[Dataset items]
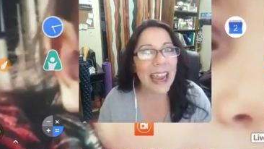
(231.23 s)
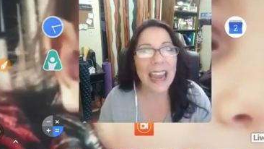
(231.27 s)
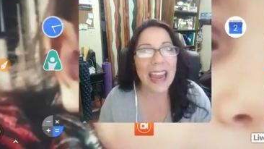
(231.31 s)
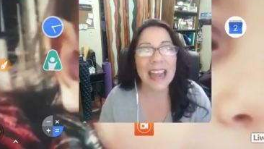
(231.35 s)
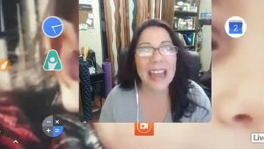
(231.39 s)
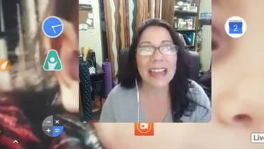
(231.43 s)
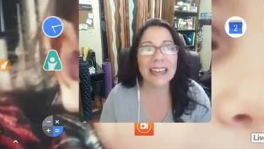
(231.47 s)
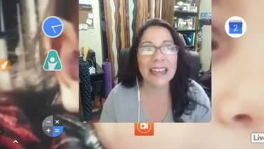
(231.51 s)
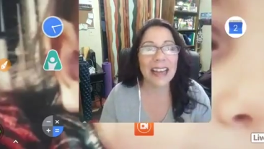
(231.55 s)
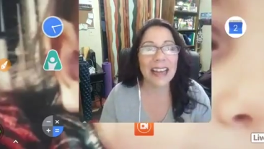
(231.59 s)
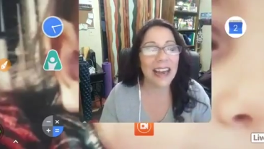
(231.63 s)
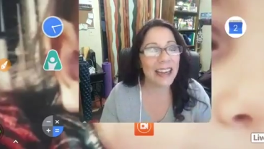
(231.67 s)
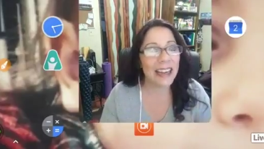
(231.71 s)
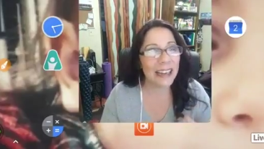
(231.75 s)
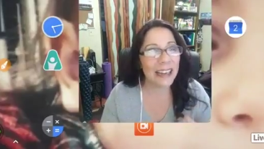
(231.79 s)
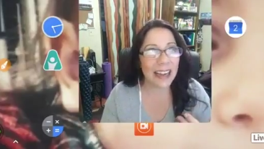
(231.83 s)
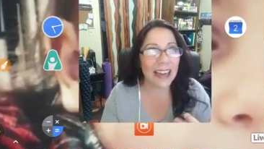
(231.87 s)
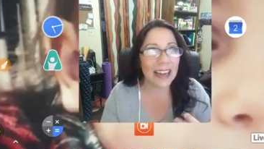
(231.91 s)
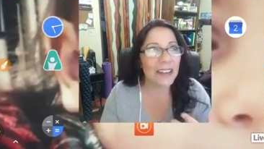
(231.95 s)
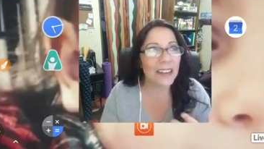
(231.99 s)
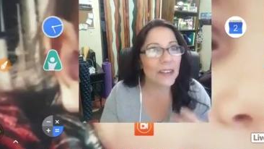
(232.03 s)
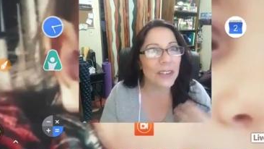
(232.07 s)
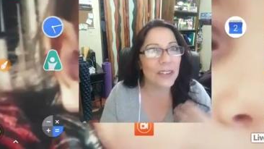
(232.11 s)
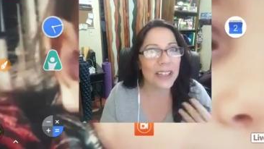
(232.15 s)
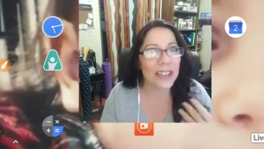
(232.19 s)
And
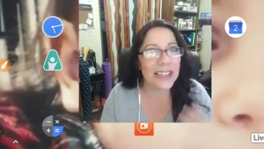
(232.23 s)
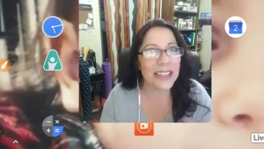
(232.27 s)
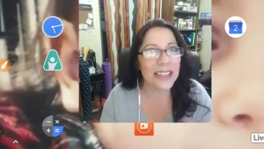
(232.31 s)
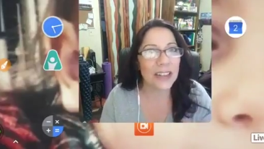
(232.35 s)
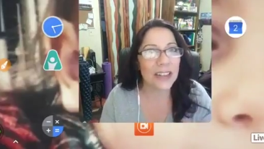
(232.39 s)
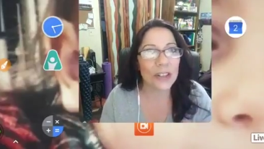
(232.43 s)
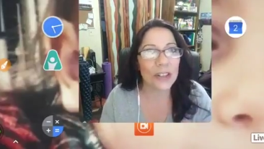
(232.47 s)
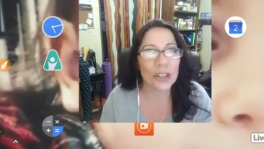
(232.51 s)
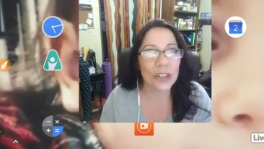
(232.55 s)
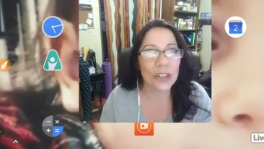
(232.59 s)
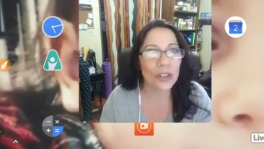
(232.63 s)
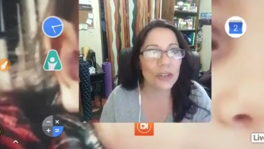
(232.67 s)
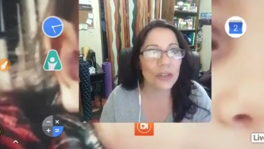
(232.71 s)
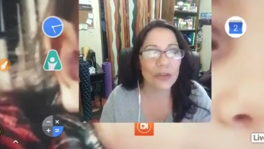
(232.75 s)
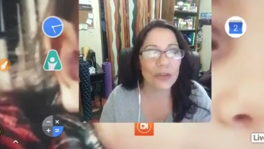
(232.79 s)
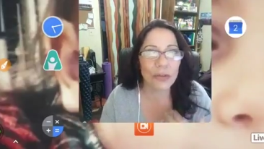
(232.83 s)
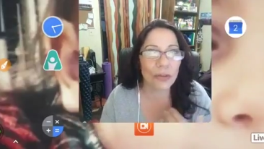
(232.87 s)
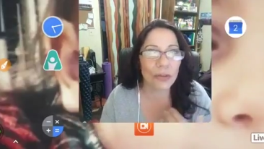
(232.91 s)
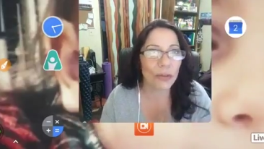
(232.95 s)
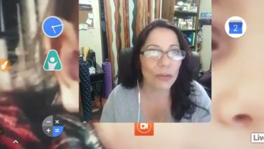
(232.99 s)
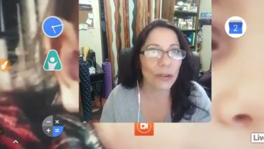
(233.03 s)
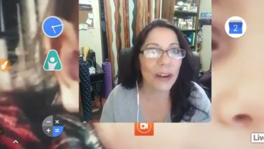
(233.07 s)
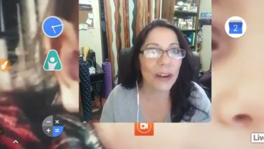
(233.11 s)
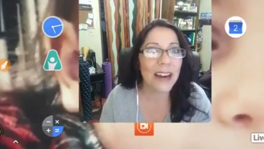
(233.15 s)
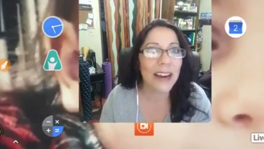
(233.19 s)
I know that sounds
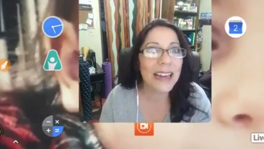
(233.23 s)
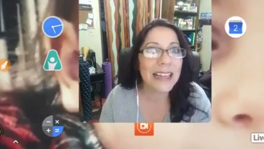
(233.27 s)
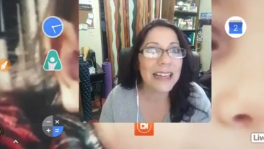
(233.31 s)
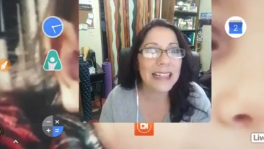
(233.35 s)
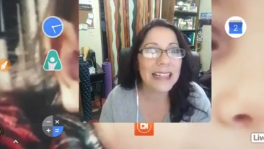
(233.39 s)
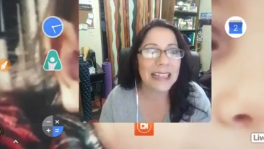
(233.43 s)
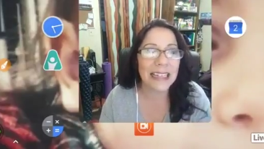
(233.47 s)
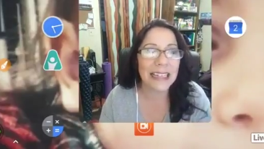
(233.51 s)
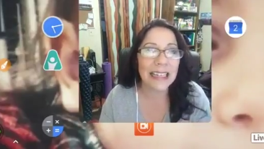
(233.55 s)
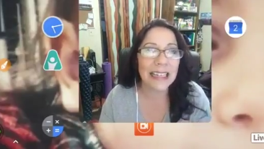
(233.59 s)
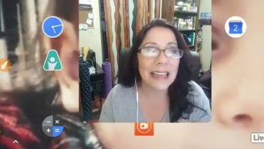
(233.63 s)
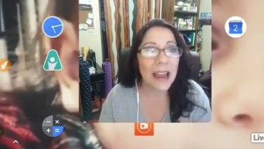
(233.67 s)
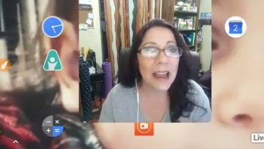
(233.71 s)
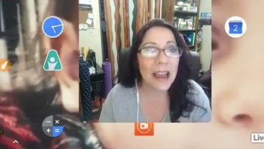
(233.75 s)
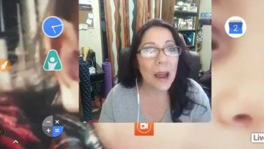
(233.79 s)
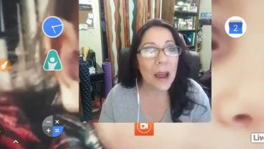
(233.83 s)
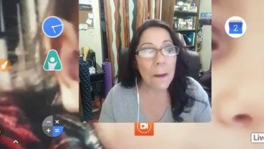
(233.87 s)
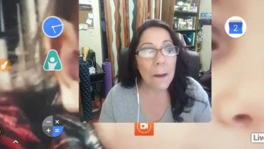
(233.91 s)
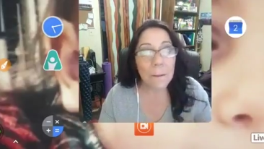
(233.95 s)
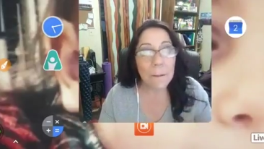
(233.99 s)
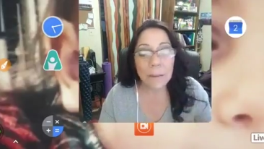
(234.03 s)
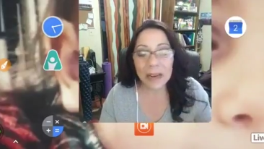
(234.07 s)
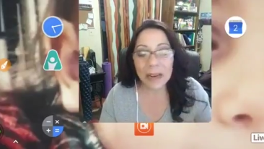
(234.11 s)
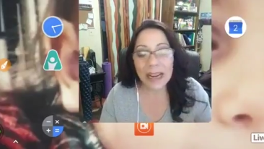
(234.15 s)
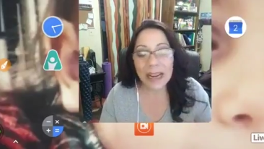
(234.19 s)
crazy,
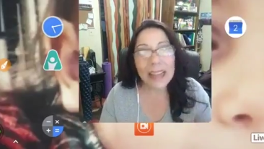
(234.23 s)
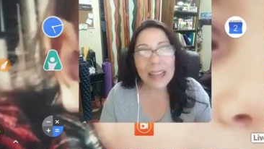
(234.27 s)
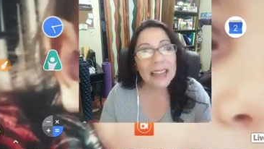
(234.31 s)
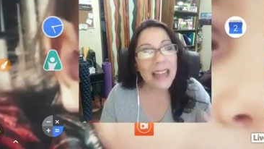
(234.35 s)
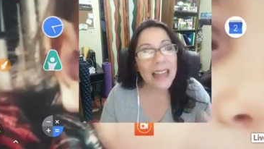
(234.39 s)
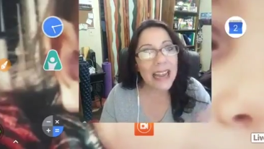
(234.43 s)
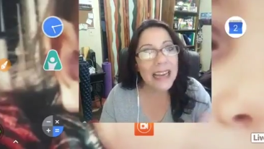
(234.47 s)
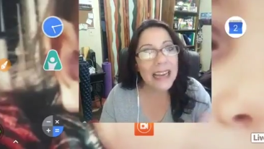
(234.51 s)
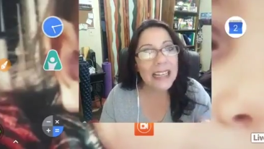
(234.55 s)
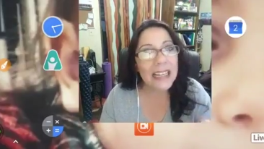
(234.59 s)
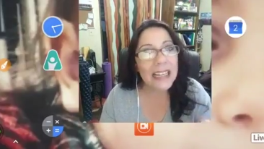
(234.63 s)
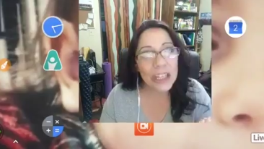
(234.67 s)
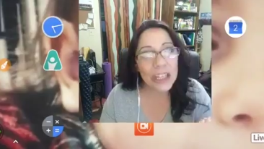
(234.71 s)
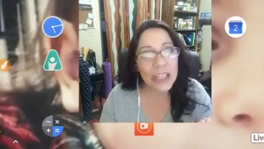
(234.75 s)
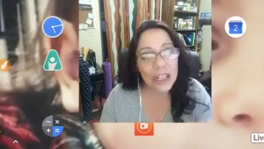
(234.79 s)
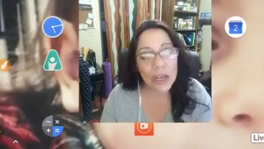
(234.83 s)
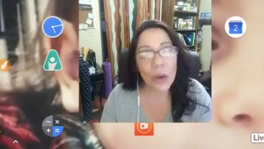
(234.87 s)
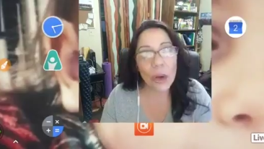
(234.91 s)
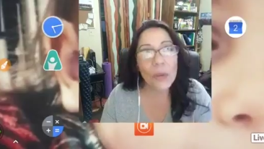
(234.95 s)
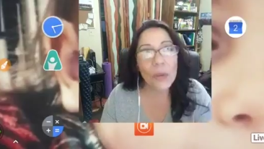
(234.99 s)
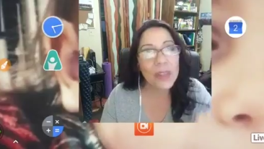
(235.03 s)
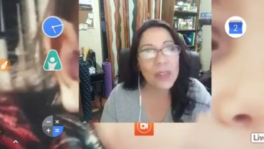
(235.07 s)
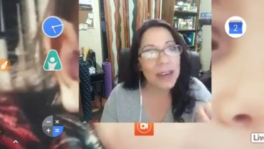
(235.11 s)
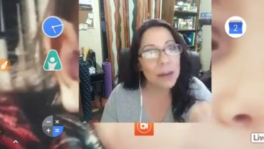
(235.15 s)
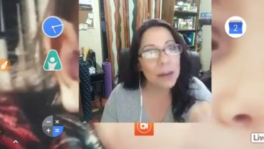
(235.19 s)
but I like to
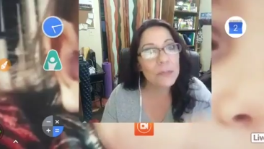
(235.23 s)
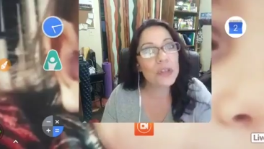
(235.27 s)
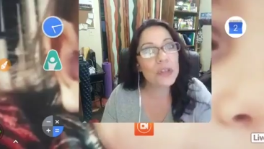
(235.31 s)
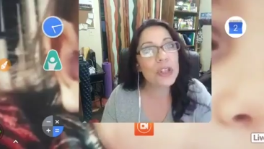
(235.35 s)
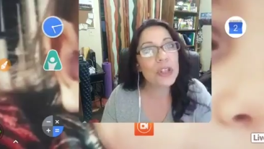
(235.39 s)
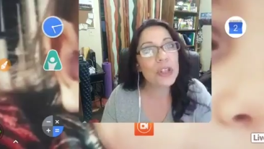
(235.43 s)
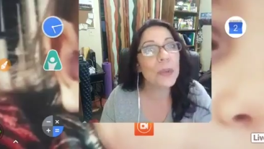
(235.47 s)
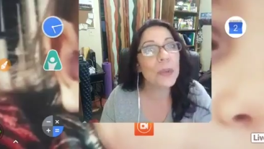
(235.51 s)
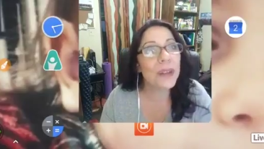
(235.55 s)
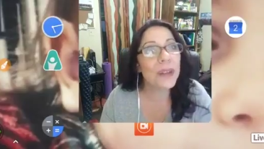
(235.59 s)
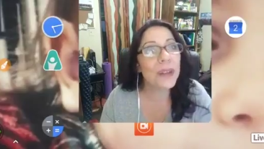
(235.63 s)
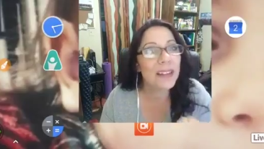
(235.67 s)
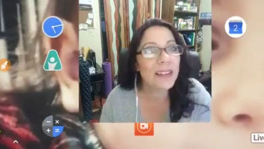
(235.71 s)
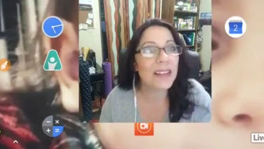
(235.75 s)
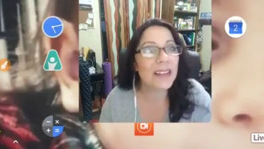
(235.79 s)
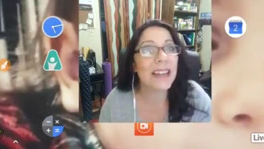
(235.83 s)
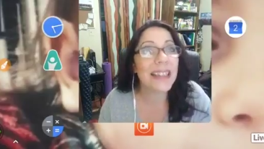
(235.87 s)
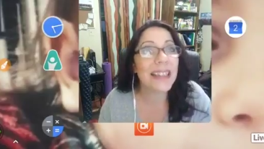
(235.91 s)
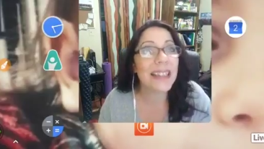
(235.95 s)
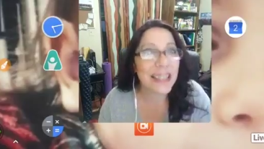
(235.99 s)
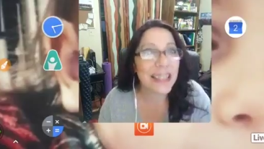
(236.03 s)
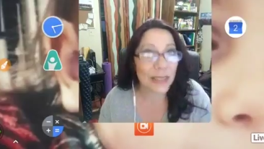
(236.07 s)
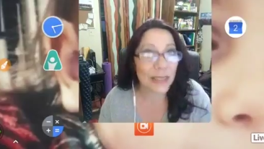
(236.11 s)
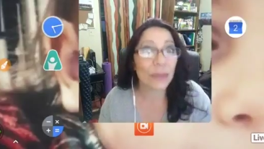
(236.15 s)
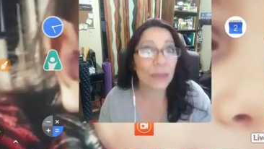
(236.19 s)
know that I'm doing
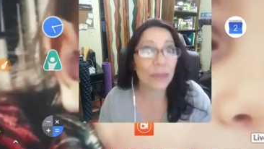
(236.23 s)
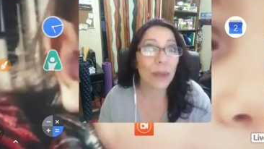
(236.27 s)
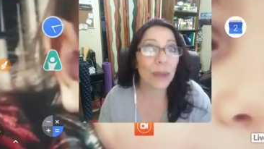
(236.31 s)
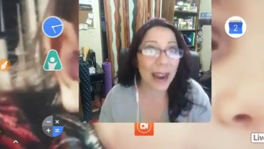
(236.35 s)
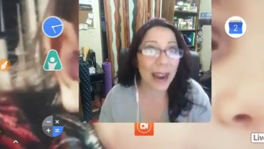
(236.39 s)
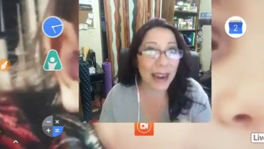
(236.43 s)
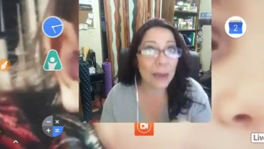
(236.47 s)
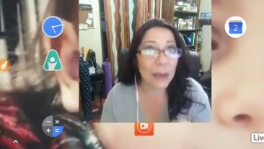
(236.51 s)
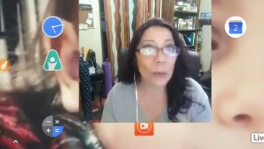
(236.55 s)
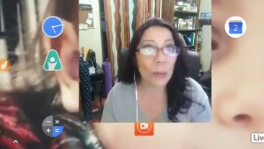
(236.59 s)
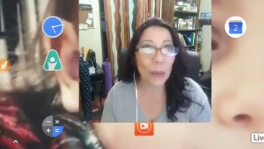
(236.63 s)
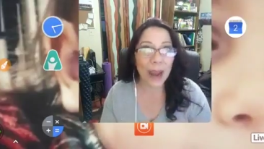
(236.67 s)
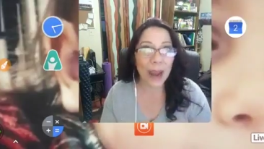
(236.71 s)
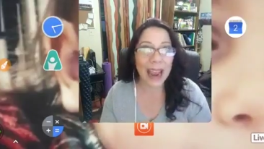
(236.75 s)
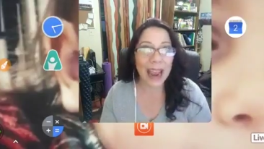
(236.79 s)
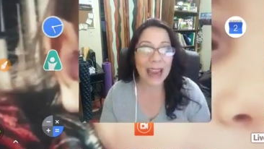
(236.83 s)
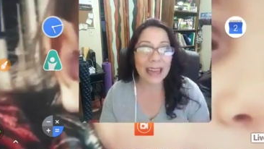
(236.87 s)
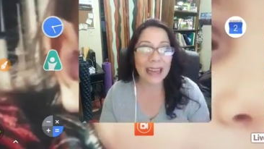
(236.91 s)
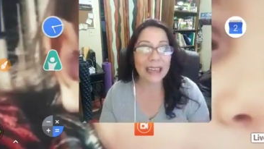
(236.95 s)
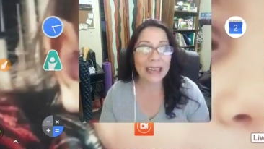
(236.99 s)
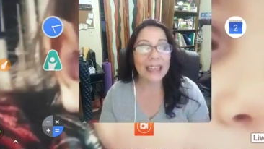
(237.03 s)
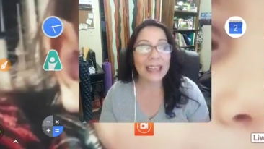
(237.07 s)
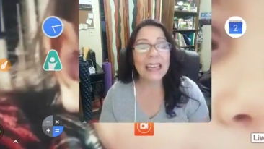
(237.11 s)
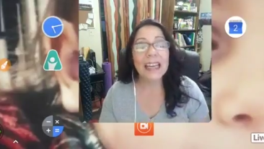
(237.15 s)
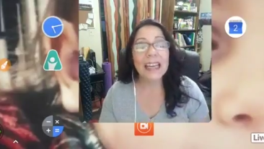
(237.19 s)
things the right
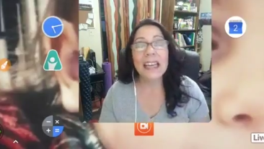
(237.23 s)
way.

**Description of the task**
Take every entry above and transcribe it exactly, with no pictures in the copy.

**The answer**
(231.23 s)
(231.27 s)
(231.31 s)
(231.35 s)
(231.39 s)
(231.43 s)
(231.47 s)
(231.51 s)
(231.55 s)
(231.59 s)
(231.63 s)
(231.67 s)
(231.71 s)
(231.75 s)
(231.79 s)
(231.83 s)
(231.87 s)
(231.91 s)
(231.95 s)
(231.99 s)
(232.03 s)
(232.07 s)
(232.11 s)
(232.15 s)
(232.19 s)
And
(232.23 s)
(232.27 s)
(232.31 s)
(232.35 s)
(232.39 s)
(232.43 s)
(232.47 s)
(232.51 s)
(232.55 s)
(232.59 s)
(232.63 s)
(232.67 s)
(232.71 s)
(232.75 s)
(232.79 s)
(232.83 s)
(232.87 s)
(232.91 s)
(232.95 s)
(232.99 s)
(233.03 s)
(233.07 s)
(233.11 s)
(233.15 s)
(233.19 s)
I know that sounds
(233.23 s)
(233.27 s)
(233.31 s)
(233.35 s)
(233.39 s)
(233.43 s)
(233.47 s)
(233.51 s)
(233.55 s)
(233.59 s)
(233.63 s)
(233.67 s)
(233.71 s)
(233.75 s)
(233.79 s)
(233.83 s)
(233.87 s)
(233.91 s)
(233.95 s)
(233.99 s)
(234.03 s)
(234.07 s)
(234.11 s)
(234.15 s)
(234.19 s)
crazy,
(234.23 s)
(234.27 s)
(234.31 s)
(234.35 s)
(234.39 s)
(234.43 s)
(234.47 s)
(234.51 s)
(234.55 s)
(234.59 s)
(234.63 s)
(234.67 s)
(234.71 s)
(234.75 s)
(234.79 s)
(234.83 s)
(234.87 s)
(234.91 s)
(234.95 s)
(234.99 s)
(235.03 s)
(235.07 s)
(235.11 s)
(235.15 s)
(235.19 s)
but I like to
(235.23 s)
(235.27 s)
(235.31 s)
(235.35 s)
(235.39 s)
(235.43 s)
(235.47 s)
(235.51 s)
(235.55 s)
(235.59 s)
(235.63 s)
(235.67 s)
(235.71 s)
(235.75 s)
(235.79 s)
(235.83 s)
(235.87 s)
(235.91 s)
(235.95 s)
(235.99 s)
(236.03 s)
(236.07 s)
(236.11 s)
(236.15 s)
(236.19 s)
know that I'm doing
(236.23 s)
(236.27 s)
(236.31 s)
(236.35 s)
(236.39 s)
(236.43 s)
(236.47 s)
(236.51 s)
(236.55 s)
(236.59 s)
(236.63 s)
(236.67 s)
(236.71 s)
(236.75 s)
(236.79 s)
(236.83 s)
(236.87 s)
(236.91 s)
(236.95 s)
(236.99 s)
(237.03 s)
(237.07 s)
(237.11 s)
(237.15 s)
(237.19 s)
things the right
(237.23 s)
way.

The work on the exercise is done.